> [INSTRUCTIONS TO FOLLOW] If a record contains a picture, skip the picture and transcribe the rest exactly.
■ ■ ■
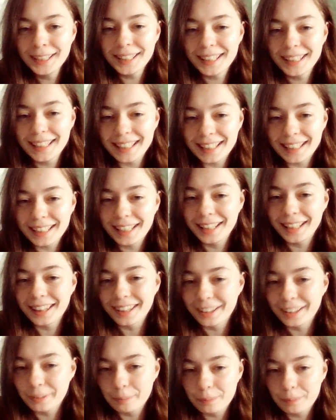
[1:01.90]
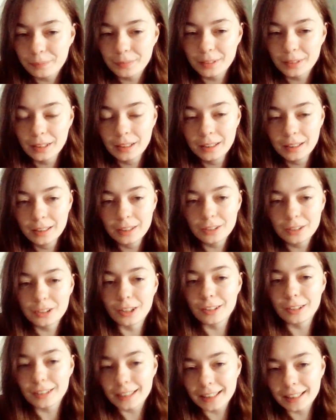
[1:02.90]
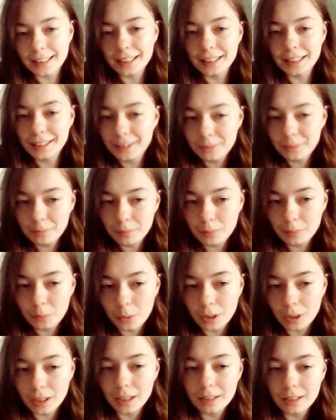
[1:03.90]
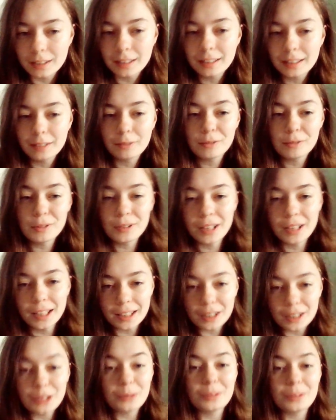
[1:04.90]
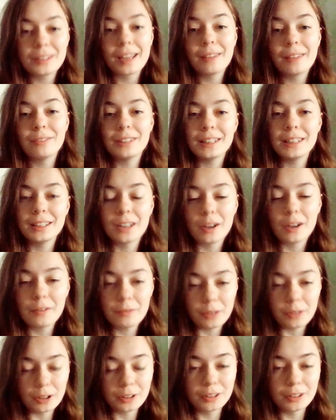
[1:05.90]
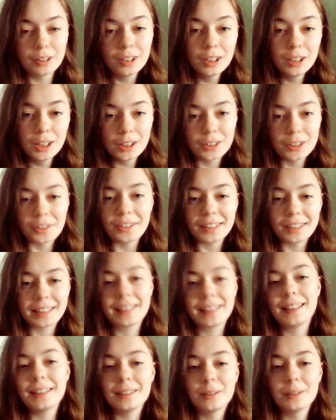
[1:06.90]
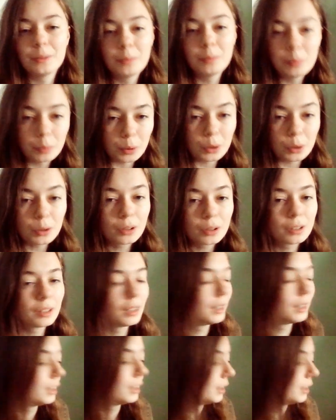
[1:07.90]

geek in the Tolkien-y world. I didn't feel that this was heavy enough on Tolkien books.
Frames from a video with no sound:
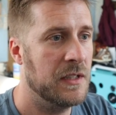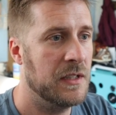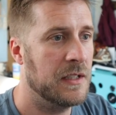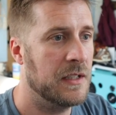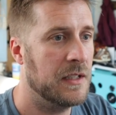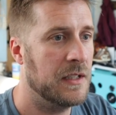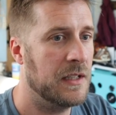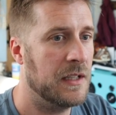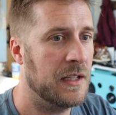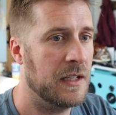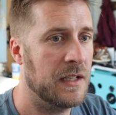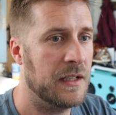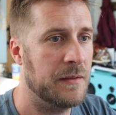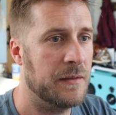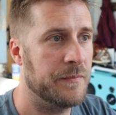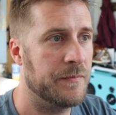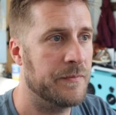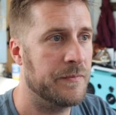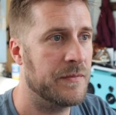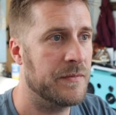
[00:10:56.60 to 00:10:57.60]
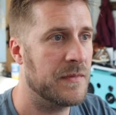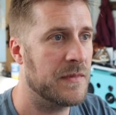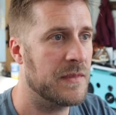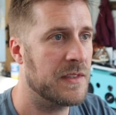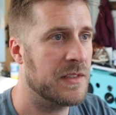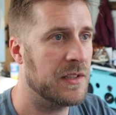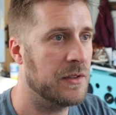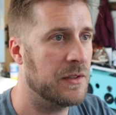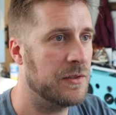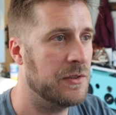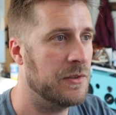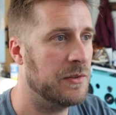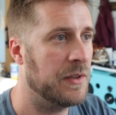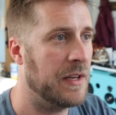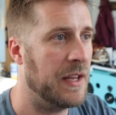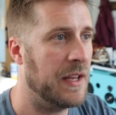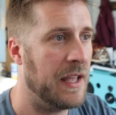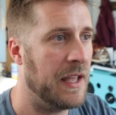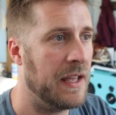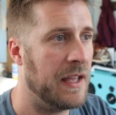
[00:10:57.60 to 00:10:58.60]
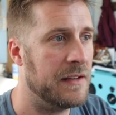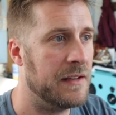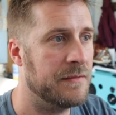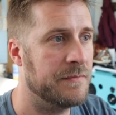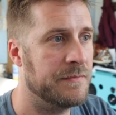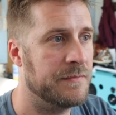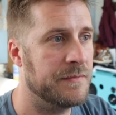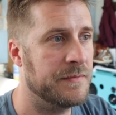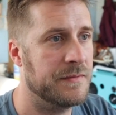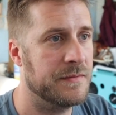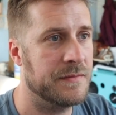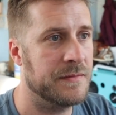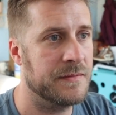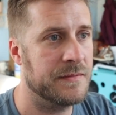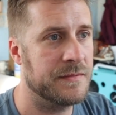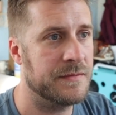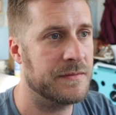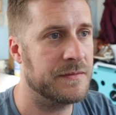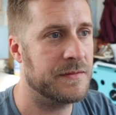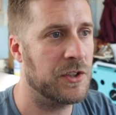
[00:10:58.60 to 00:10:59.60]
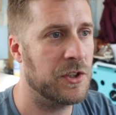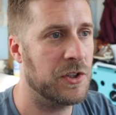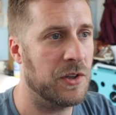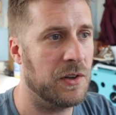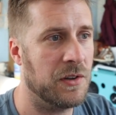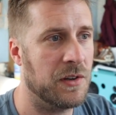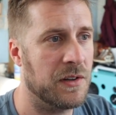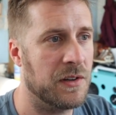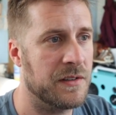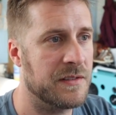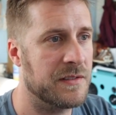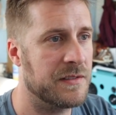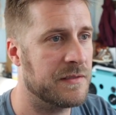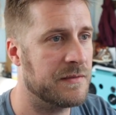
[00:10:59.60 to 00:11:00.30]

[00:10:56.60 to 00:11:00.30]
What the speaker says: So you can add cards.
■ ■ ■
> [ANSWER TO THE EXERCISE]
[1:01.90]
[1:02.90]
[1:03.90]
[1:04.90]
[1:05.90]
[1:06.90]
[1:07.90]

geek in the Tolkien-y world. I didn't feel that this was heavy enough on Tolkien books.
Frames from a video with no sound:
[00:10:56.60 to 00:10:57.60]
[00:10:57.60 to 00:10:58.60]
[00:10:58.60 to 00:10:59.60]
[00:10:59.60 to 00:11:00.30]

[00:10:56.60 to 00:11:00.30]
What the speaker says: So you can add cards.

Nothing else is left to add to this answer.